The ability to judge where the start line is as you approach it at 40 knots is not something that troubles most racing sailors. But for SailGP crews the information is crucial. The new B&G Zeus3S Glass Helm displays that are now mounted in the lower sections of each boat’s solid wing sail help the crews to avoid jumping the gun.
The B&G screen technology that that the F50s are now fitted with has seen a big improvement in the display of data that is served up to the crews and it also provides an indication of what might lie in store for more mainstream racing in the future.
The 24-inch screens can be configured to display a range of real-time data from performance information such as boatspeed and heading to windspeed and direction as well as more complex functions such as lay lines and speed to burn calculations. This is the crews’ main instrument display aboard the cats.
The fleet has had this arrangement from the off, but the 2021 season saw the boats receive a big upgrade with screens supplied by B&G. ‘The new system that we have supplied is based on our Zeus3S 24-inch Glass Helm displays that you might typically see at a superyacht helm station,’ explains B&G Product Director Matt Eeles.
‘These units use IPS [In Plane Switching] screens which make them ideal for this environment as they are low power, daylight viewable displays that can be seen from a wide range of viewing angles as well as through polarised glasses.’ But these are more than simply displays.
‘They have their own PC processors inside them which means that they can be used to carry out a range of other functions including receiving the course data that is sent out from the race committee,’ Eeles continues.
‘The processors are the new iMX 8 units which means that they can deliver twice the response rate as the previous models which makes them even better at displaying graphics. ‘So, be it charts, lay lines and the wide range of data that you’d expect to see at a modern glass screen helm station, all of it an be represented aboard the F50s if required which makes for a very versatile instrumentation system.’
As well as providing good information for the crews in the heat of battle, such sophisticated displays also make it much easier for the race organisation, be it the race committee or the umpires and marshals, to communicate with the fleet.
‘All of the course information is transmitted wirelessly to the teams and is displayed on these screens,” Eeles says.
‘It’s a system that has already proved its worth aboard the race management fleet which makes you think about the future for more mainstream regattas where race committees could send out data to the fleet in a similar fashion. Using a wireless connection between a mobile phone and the display, race committees could distribute courses and amendments much more effectively without having to broadcast over VHF.’
Given the connectivity aboard even the simplest and smallest of boats where mobile phones are common, it is certainly food for thought for the future.

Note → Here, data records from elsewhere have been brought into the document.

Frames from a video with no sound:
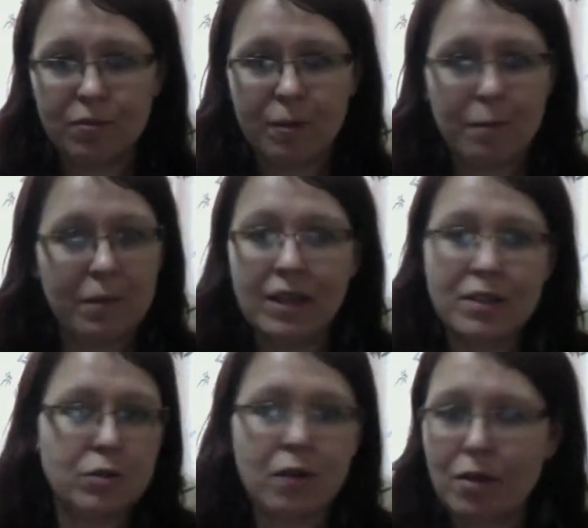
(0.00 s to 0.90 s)
being
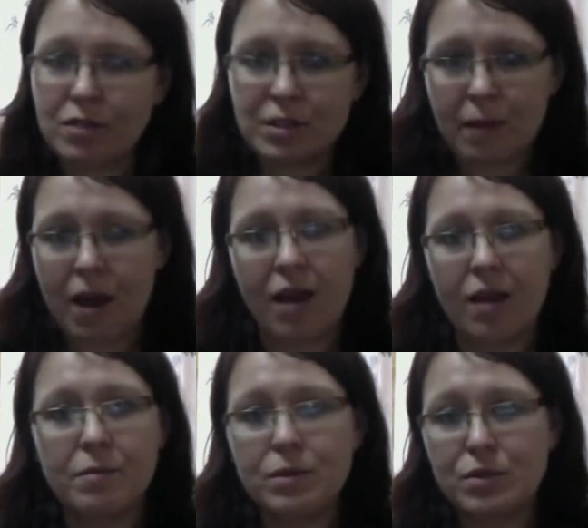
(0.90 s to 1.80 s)
surrounded by
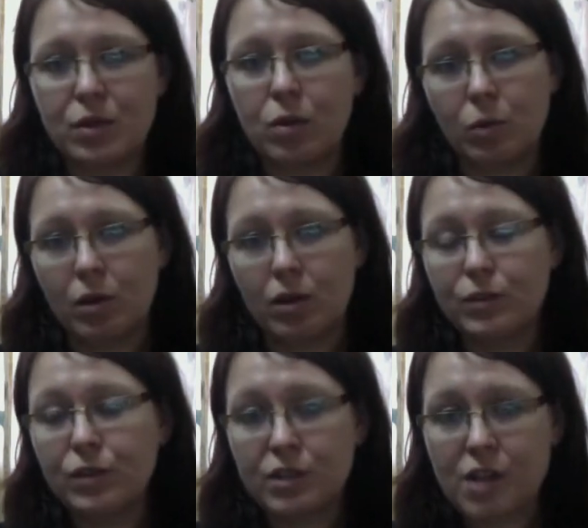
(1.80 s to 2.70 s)
a musical world
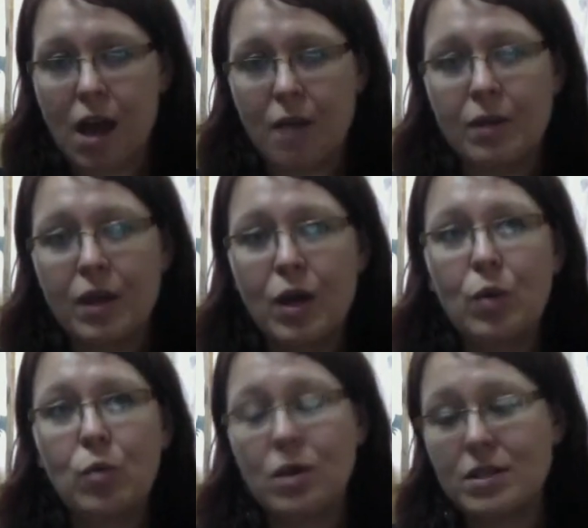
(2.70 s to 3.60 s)
full-time
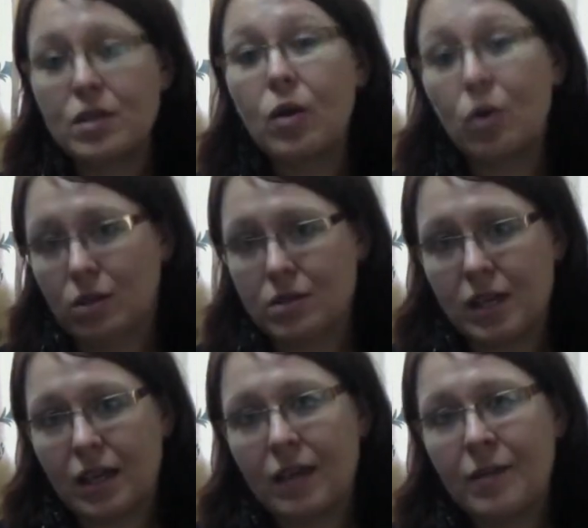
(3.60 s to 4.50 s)
was choral
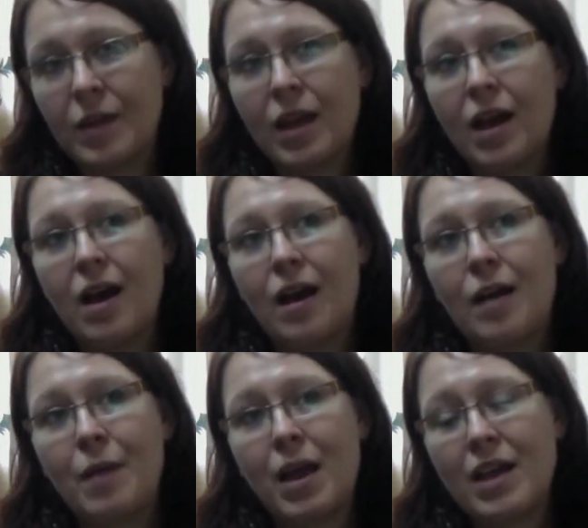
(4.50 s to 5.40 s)
singing.
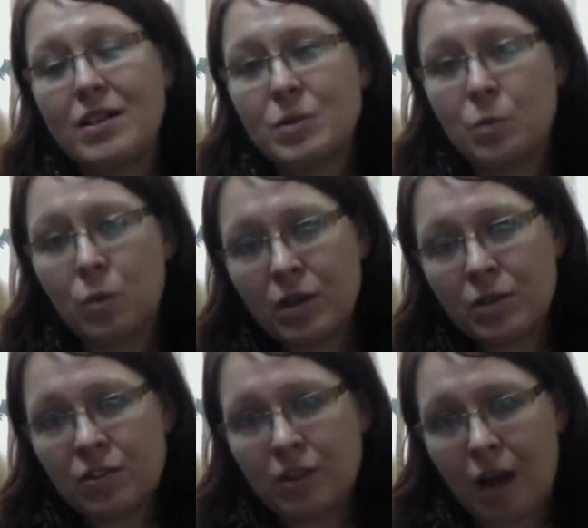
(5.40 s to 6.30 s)
I had some
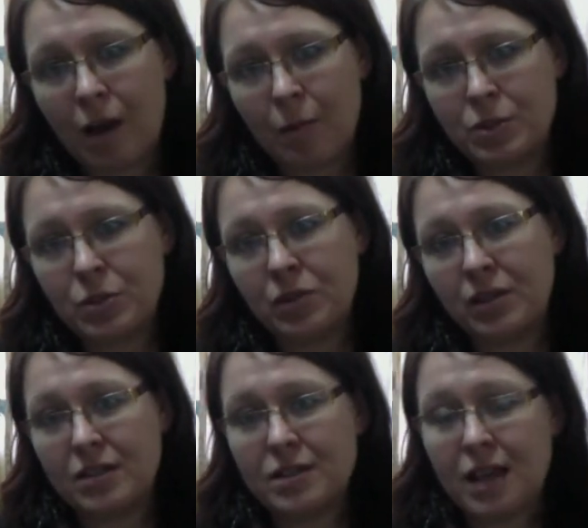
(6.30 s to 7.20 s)
wonderful
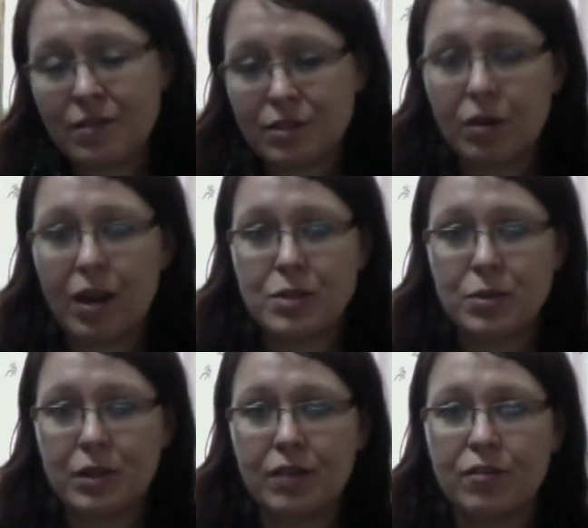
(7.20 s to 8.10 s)
opportunities after
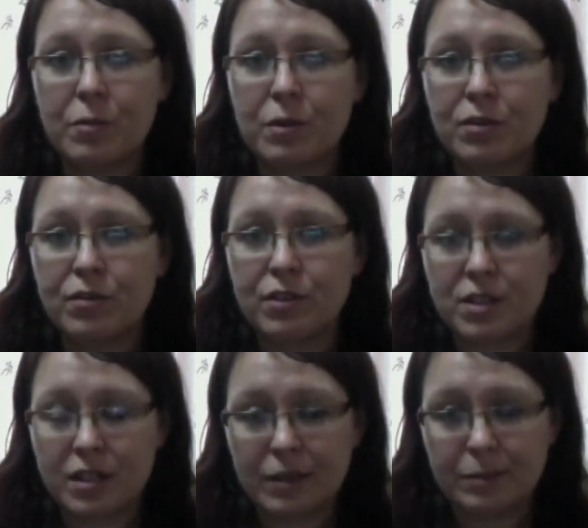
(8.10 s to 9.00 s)
graduating from
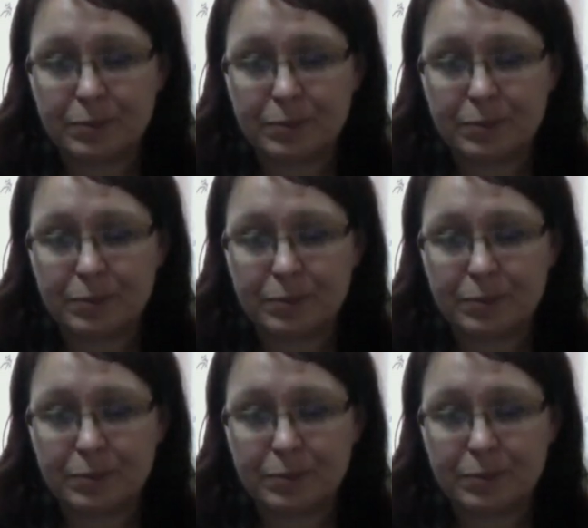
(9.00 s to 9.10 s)
universityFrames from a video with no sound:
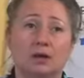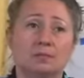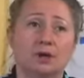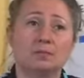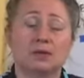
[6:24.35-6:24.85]

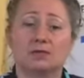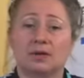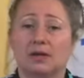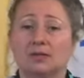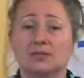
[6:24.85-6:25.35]
Mary Beth
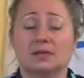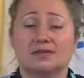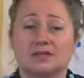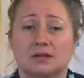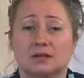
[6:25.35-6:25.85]
McKenzie, I
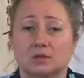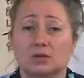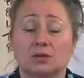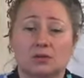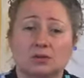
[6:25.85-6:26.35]
studied
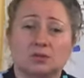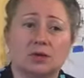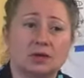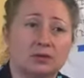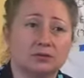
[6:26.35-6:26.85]
with her as
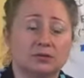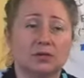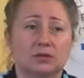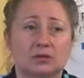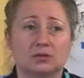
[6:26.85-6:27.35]
well,
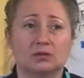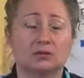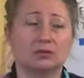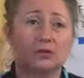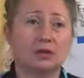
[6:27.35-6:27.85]
and you
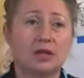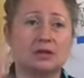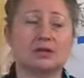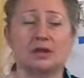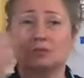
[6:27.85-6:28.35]
know, a lot
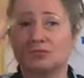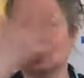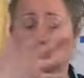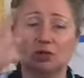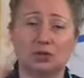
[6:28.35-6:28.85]
of times if
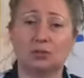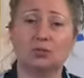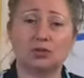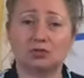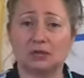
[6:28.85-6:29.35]
you're doing a
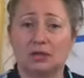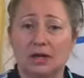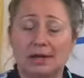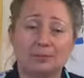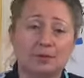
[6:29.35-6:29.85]
portrait,
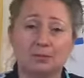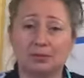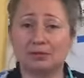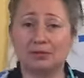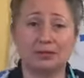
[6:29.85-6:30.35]

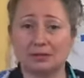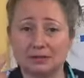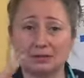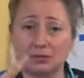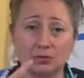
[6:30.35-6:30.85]
people think it's
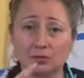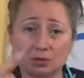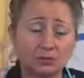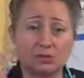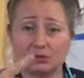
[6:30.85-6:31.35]
the
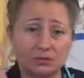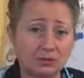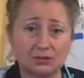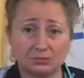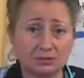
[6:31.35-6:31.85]
nose when
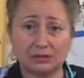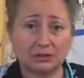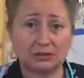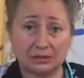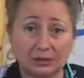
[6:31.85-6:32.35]
it's really
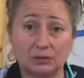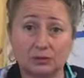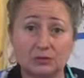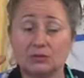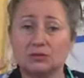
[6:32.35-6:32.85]
the
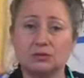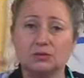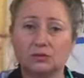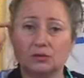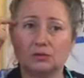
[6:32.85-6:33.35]
ears.
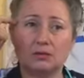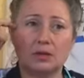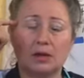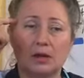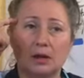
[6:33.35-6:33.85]
You know,
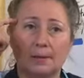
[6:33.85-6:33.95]
that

In addition to the displays, B&G has also supplied the fleet of F50s with a second wind sensor mounted on the top of the wing. ‘Until now the boats have had just one wind sensor mounted under the bowsprit,’ says Eeles.
‘The trouble is that mounting a wind sensor so low and close to the water’s surface in relation to the height of the wing makes it difficult to get meaningful wind data at times. Now, with a WS700 unit mounted at the top of the wing their wind data is much more accurate.’
‘What’s interesting about these units is that originally we were looking into whether we needed to refine the WS series units that have been the backbone of our wind instrumentation system. Having studied the mechanisms in detail we discovered that there was no reason to change the design or construction of the units as their reliability and accuracy remains very high.’
So while most of us won’t be charging into the start line at 40 knots in the future and while F50 cats may be a long way from the boats the bulk of the racing world sails, some of the technology within them is heading our way while we continue to share common technology in our anemometers. In that respect at least, the wild 50ft cats are not so different after all.